▸ **YOUR TASK**: Should an entry include a picture, omit the picture and still repeat everything else exactly.
+ + +
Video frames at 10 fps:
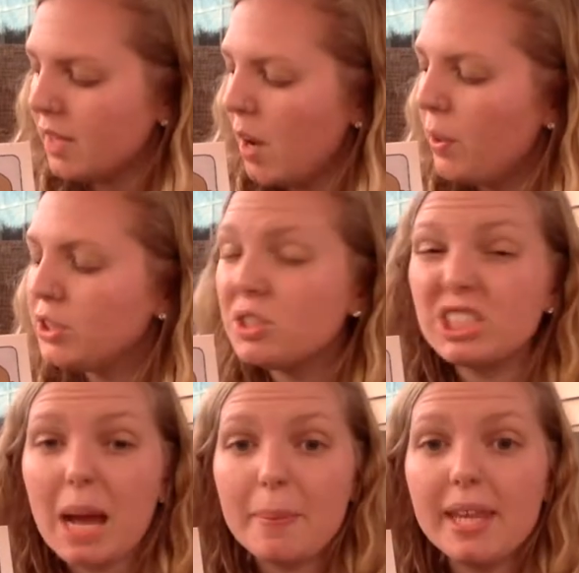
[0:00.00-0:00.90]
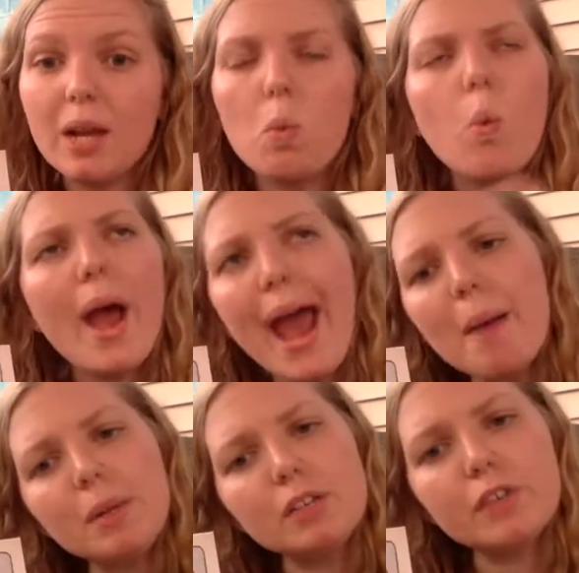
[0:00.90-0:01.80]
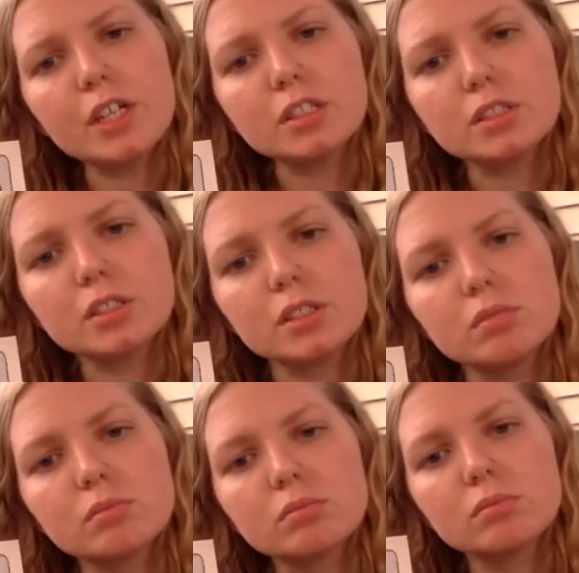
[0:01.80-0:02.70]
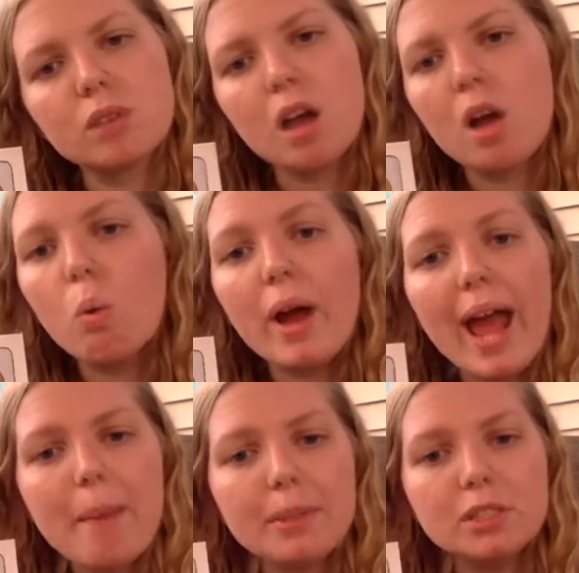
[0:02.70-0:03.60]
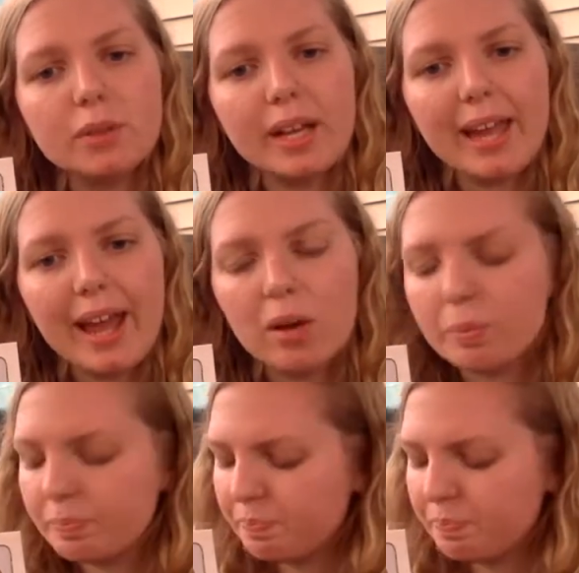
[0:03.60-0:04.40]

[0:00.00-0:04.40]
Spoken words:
I want you to stop and think, what happened first? What happens right now?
+ + +
▸ **COMPLETED TASK**:
Video frames at 10 fps:
[0:00.00-0:00.90]
[0:00.90-0:01.80]
[0:01.80-0:02.70]
[0:02.70-0:03.60]
[0:03.60-0:04.40]

[0:00.00-0:04.40]
Spoken words:
I want you to stop and think, what happened first? What happens right now?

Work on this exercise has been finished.